Jair Bolsonaro, presidente electo de la República del Brasil, acaba de incorporarse (todavía en forma virtual) al selecto grupo del triángulo (también virtual) de América Latina, con sus tres países más importantes. Imagine el lector la figura geométrica nombrada y coloque a quien corresponde en cada caso: a la derecha, el ya mencionado Bolsonaro; a la izquierda, el presidente electo de los Estados Unidos de México, Andrés Manuel López Obrador, y en el ángulo del centro a nuestro Mauricio Macri, el único que ha superado largamente la virtualidad del cargo, porque es presidente desde hace tres años, y tratará de que lo reelijan el año próximo.
Es bien conocida la crisis de los sistemas políticos y los partidos tradicionales en Occidente, con la provisional excepción de los Estados Unidos, cuyo férreo bipartidismo ha persistido casi por dos siglos y medio. España e Italia, sobre todo (y no hay que olvidar que son los dos países que más han contribuido a la formación de la conciencia latinoamericana, aunque desde distintas perspectivas históricas), son los territorios en que amenaza el separatismo y sobre los que viene posándose una nube neofascista cuya instalación enfrentan las viejas instituciones.

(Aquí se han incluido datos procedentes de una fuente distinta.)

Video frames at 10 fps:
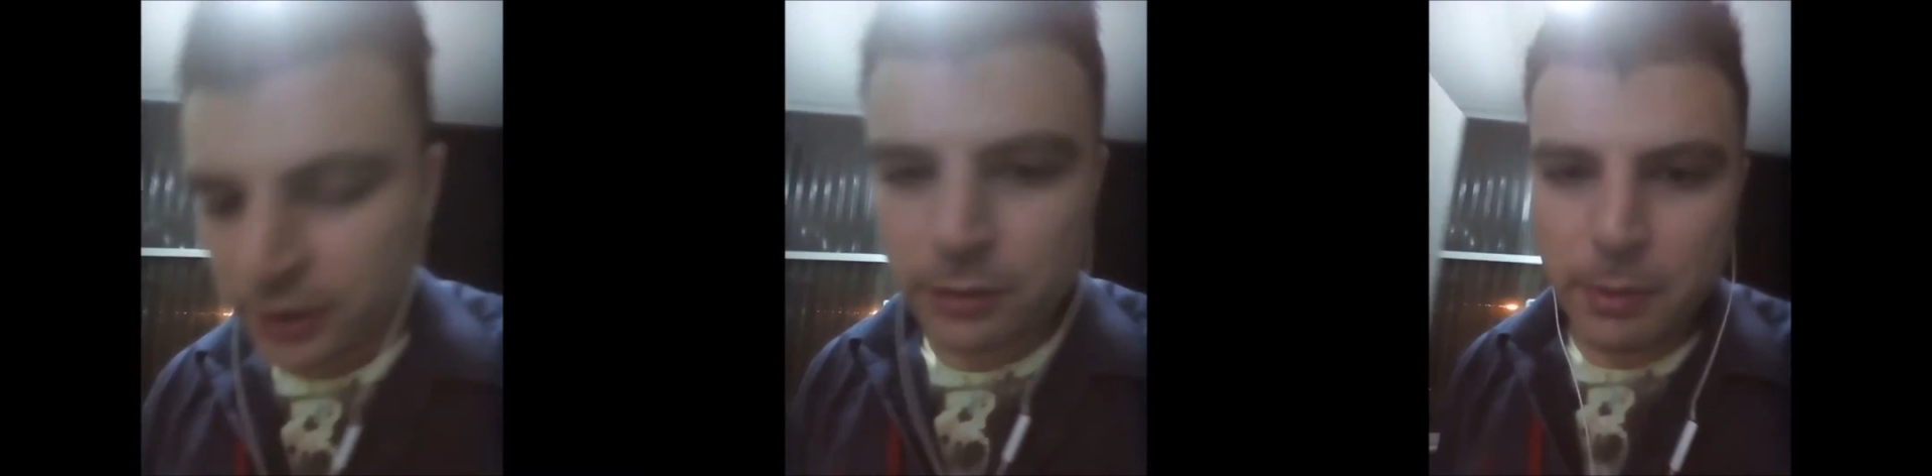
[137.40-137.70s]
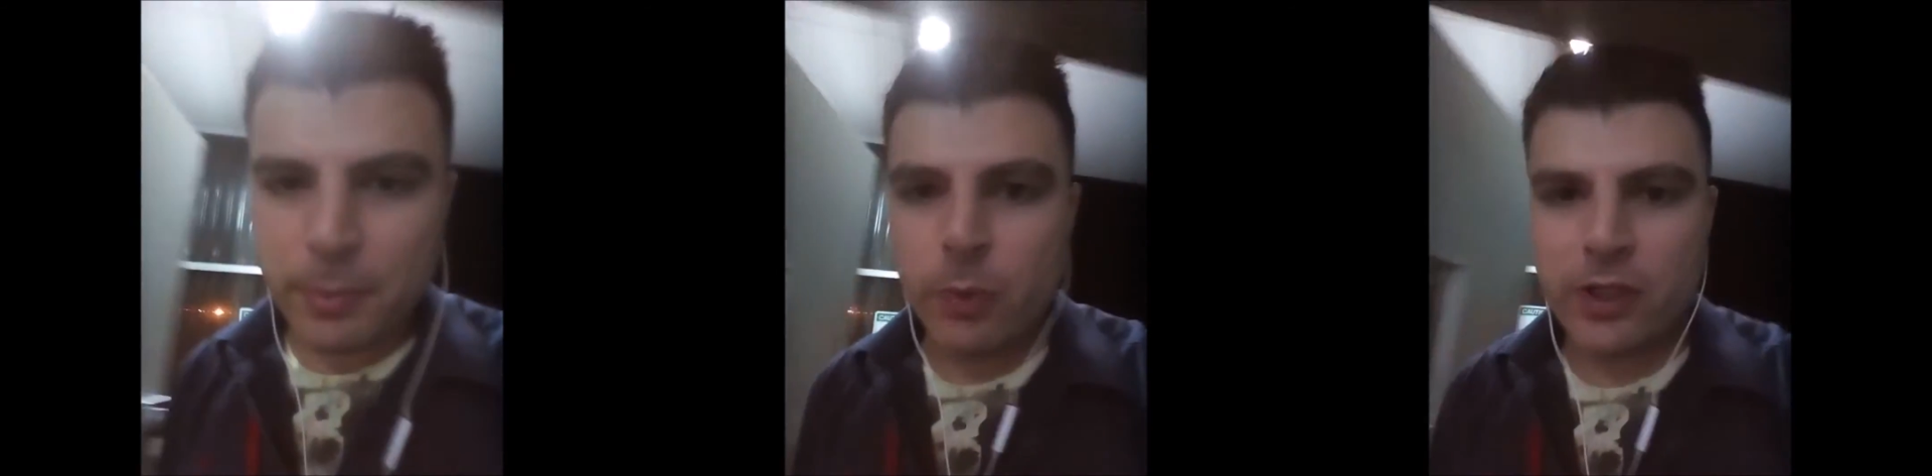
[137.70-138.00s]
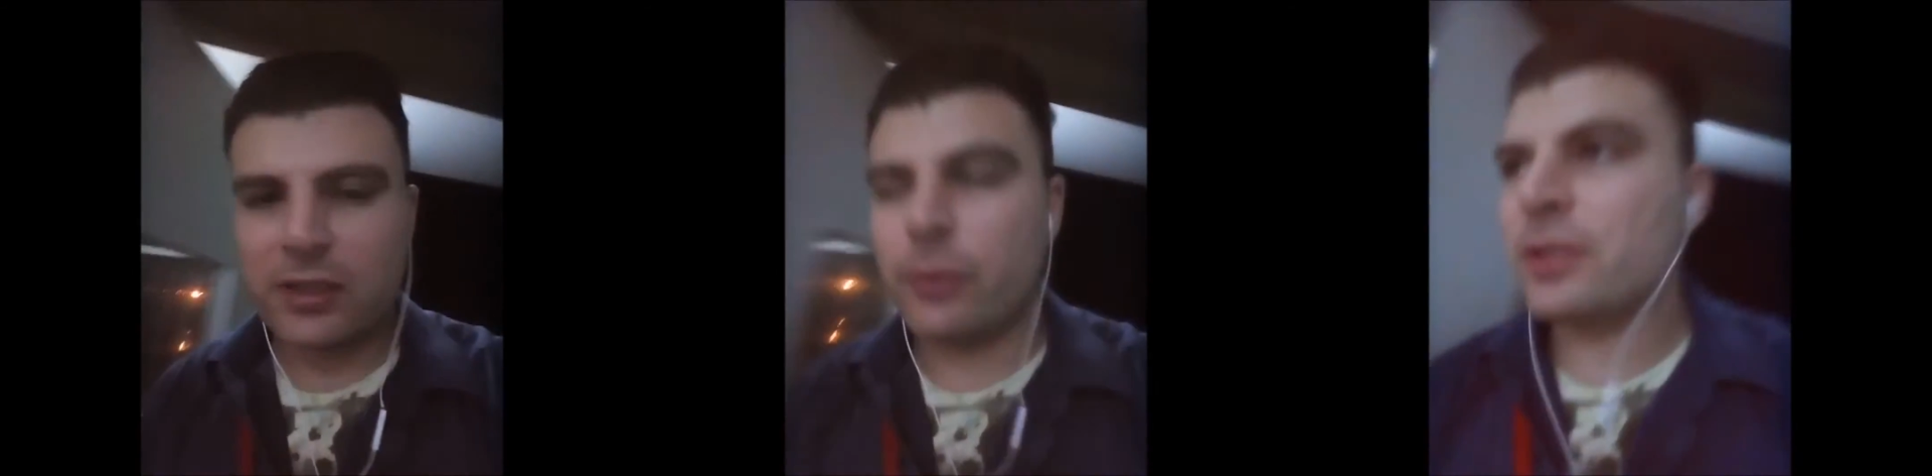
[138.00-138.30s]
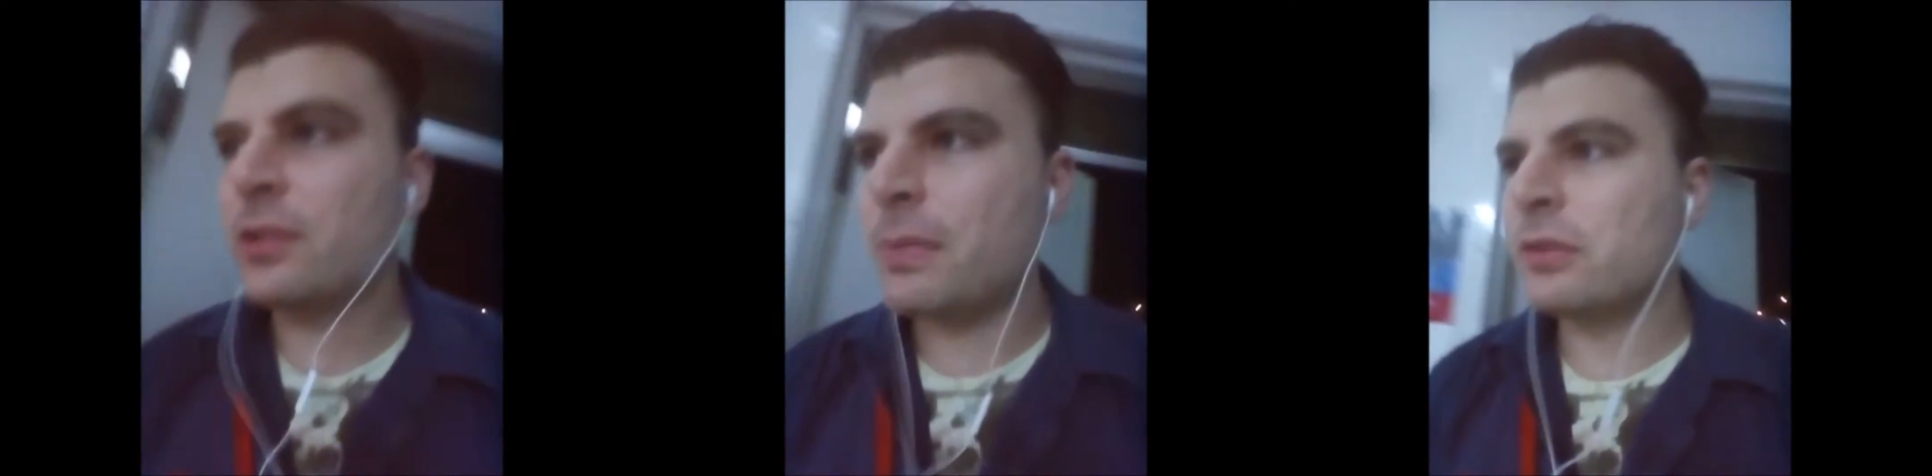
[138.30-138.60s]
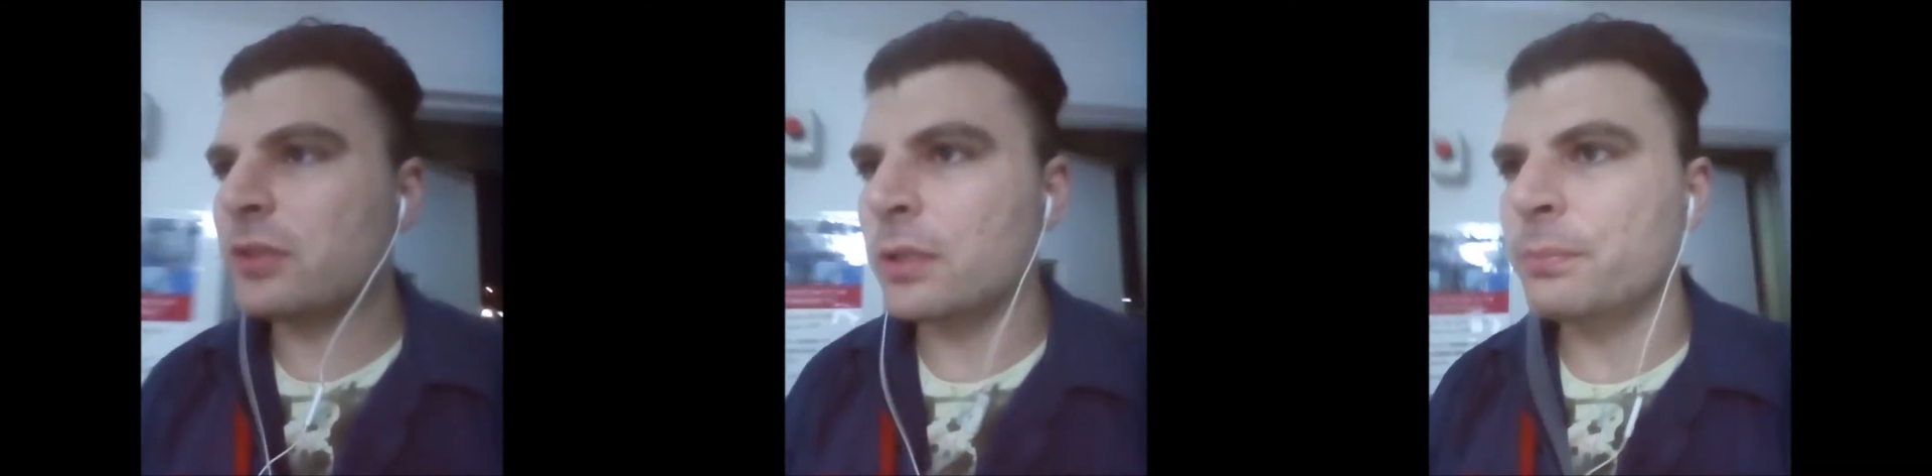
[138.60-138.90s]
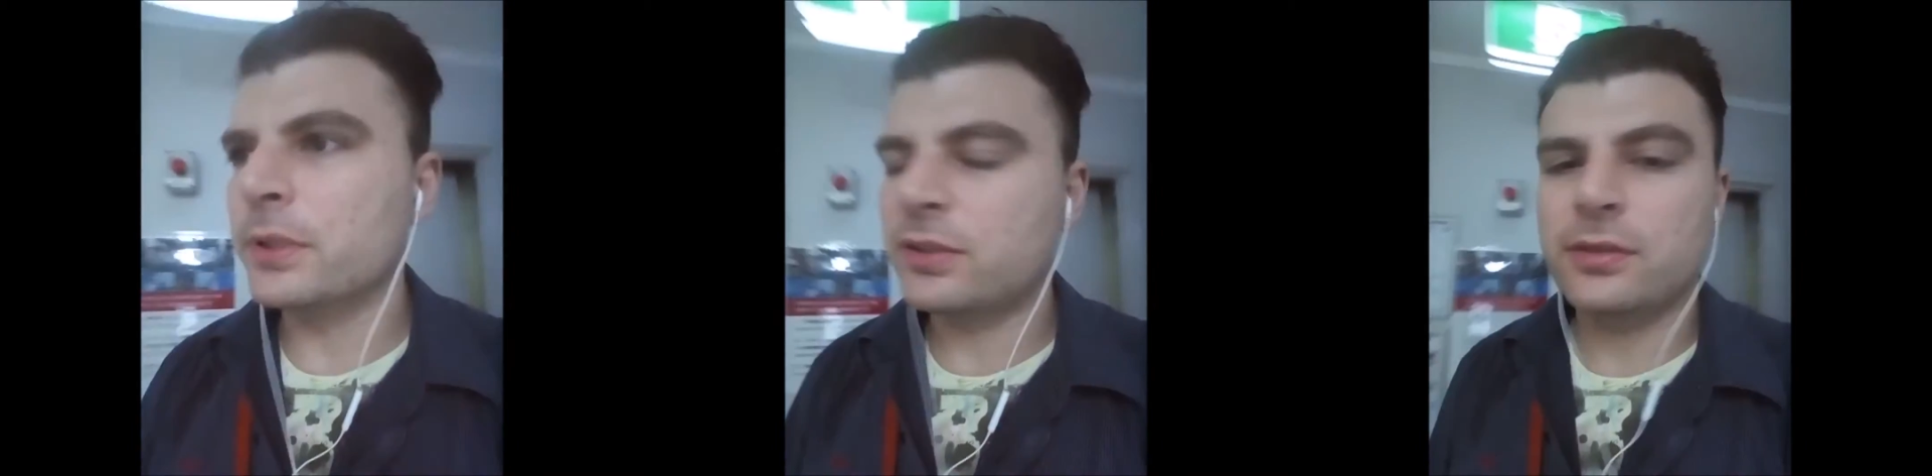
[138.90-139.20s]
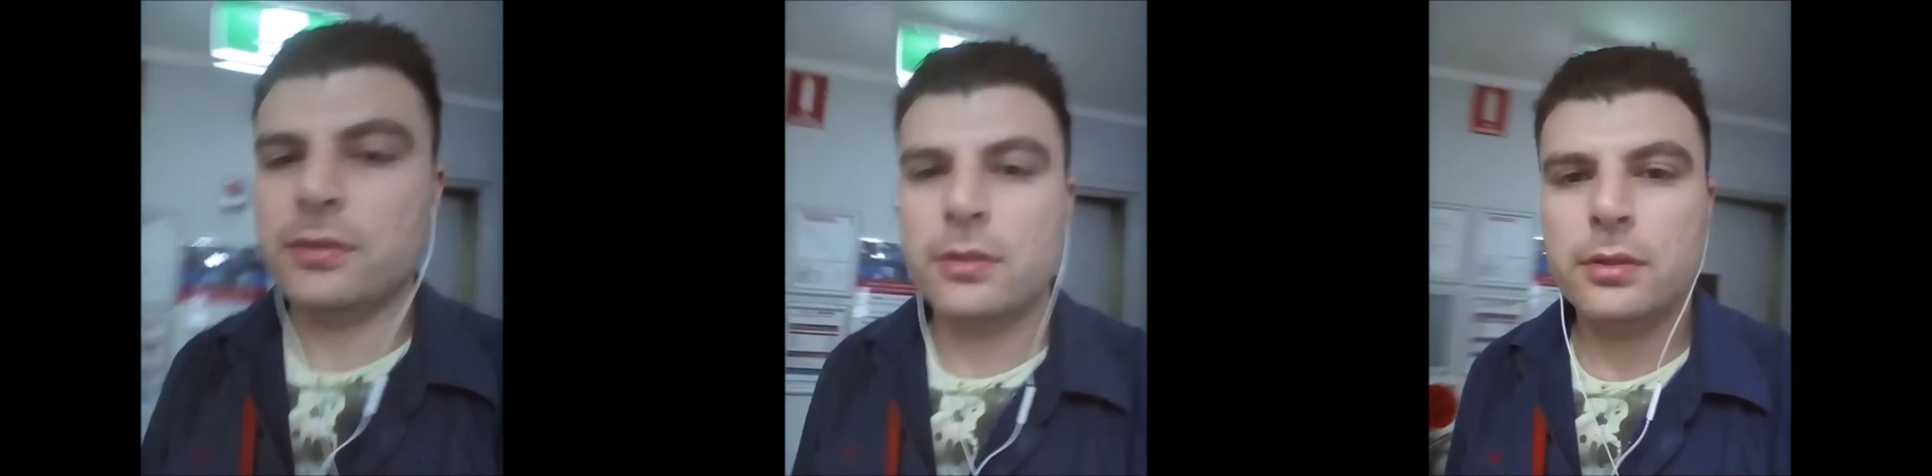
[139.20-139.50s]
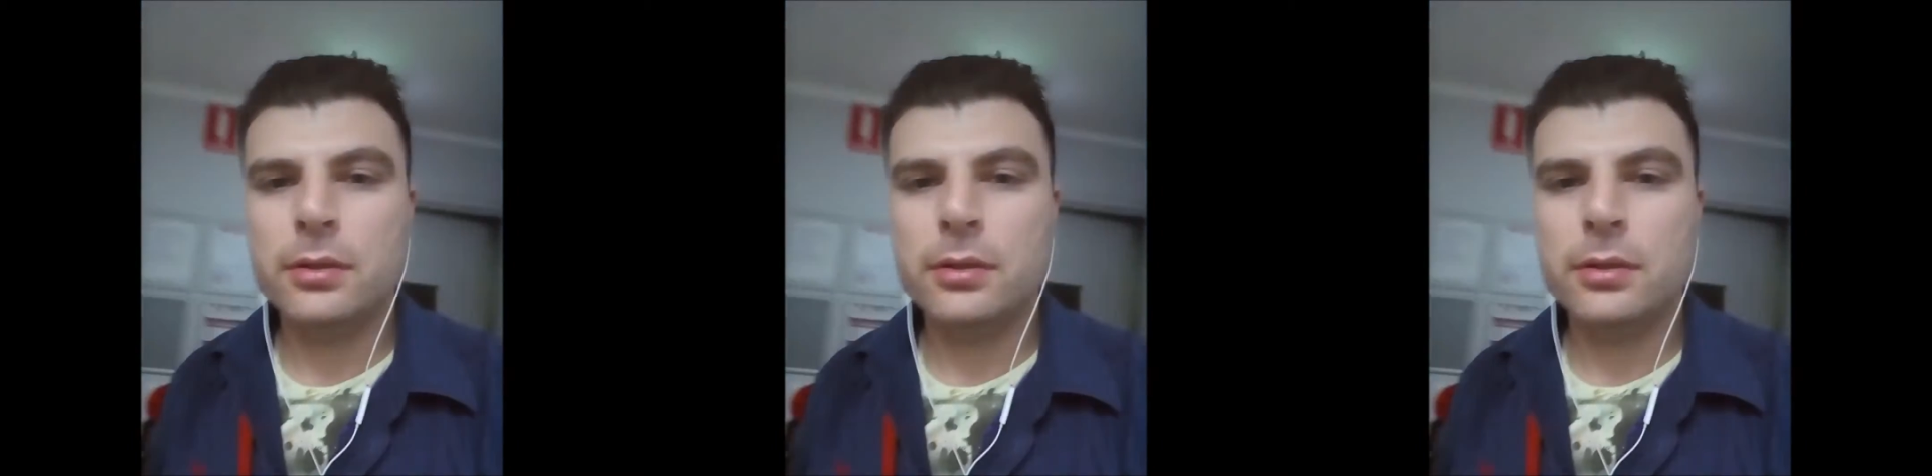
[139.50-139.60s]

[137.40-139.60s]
so I remember once I went to Mount Olympus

El triángulo latinoamericano ha procurado renovarse aplicando una drástica transformación del sistema en la que dejarán de existir las agrupaciones políticas en decadencia, si bien algunas se mudarán, con armas y bagajes, a los nuevos espacios.
En México, por su parte, ha sido vencido, en forma bochornosa, el PRI (Partido Revolucionario Institucional), creador del México moderno, y que esta vez solo pudo alcanzar el tercer puesto. El vencedor resultó aquí, como se sabe, otro debutante, el MORENA (Movimiento de Reconstrucción Nacional), un nuevo partido de izquierda edificado sobre las cenizas progresistas del PRI, y encabezado por Andrés Manuel López Obrador.
Especial interés para la Argentina reviste la asunción de la presidencia del Brasil por parte de Jair Bolsonaro. A estas alturas carece de importancia el análisis de cómo llegó a la presidencia, apoyado por un pequeño partido, el Liberal Social; tampoco vale la pena escandalizarse ante sus declaraciones (que de todos modos ya han bajado de temperatura), ni de rasgarse las vestiduras al escuchar su discurso, ferozmente autoritario y antisistema, plagado de un anticomunismo arcaico, y amigo de la pena de muerte.
Debo confesar, para bien o para mal, que si fuese brasileño jamás podría votarlo a Bolsonaro. Se sitúa, con todos los derechos para hacerlo, en la orilla opuesta de la modesta ideología que muchas cludadanas y ciudadanos, además del autor de estas líneas, practican: la socialdemocracia.
Seguramente tenemos ideas opuestas tanto en lo que se refiere a la organización del Estado como en la participación ciudadana, tanto en lo que tiene que ver con la distribución del ingreso, como en el respeto irrestricto a las minorías, sean estas sociales, raciales o religiosas.
Pero con la misma convicción, y en la medida en que sean respetadas las normas que establecen el derecho internacional y la buena vecindad de dos países con grandes intereses en común, el nuevo mandatario recibirá las muestras de respeto y dignidad que merece su cargo, y los más de 50 millones de brasileñas y brasileños que, en todo el país, han votado por él. Debe anotarse, a su favor, la designación del juez Sergio Moro, símbolo para el brasileño común de la lucha contra la corrupción, como ministro de Justicia. Ya los economistas argentinos y brasileños han empezado silenciosamente a reunirse: somos socios comerciales y debemos seguir siéndolo.
Y cuando en pocas semanas más juren sus respectivos mandatos presidenciales los dos presidentes latinoamericanos hoy virtuales –es decir, López Obrador y Bolsonaro-, ¿qué papel le quedará por desempeñar al tercer ángulo del triángulo? ¿Qué hará Mauricio Macri?
Después, no podrá abandonar ni por un instante la lucha contra la corrupción, colaborando con la justicia hasta donde lo admita la ley, con juicios más rápidos y eficaces.
Por fin, tendrá que prestar el máximo posible de atención a la educación en todos sus niveles, aun a costa de sacrificios en otros aspectos.
Así, el ángulo del centro, el que deliberadamente ha elegido el camino central y equidistante de la derecha y la izquierda, o mejor el de la moderaclón y la convivencia en lugar de la grieta que cada día se hace más peligrosa, esa utopía de centro que somos todos nosotros, quizá pueda dominar a violentos e intolerantes, y proyectarse al futuro. Tal vez solo sea una expresión de deseos.
Publicado en Clarín el 19 de noviembre de 2018.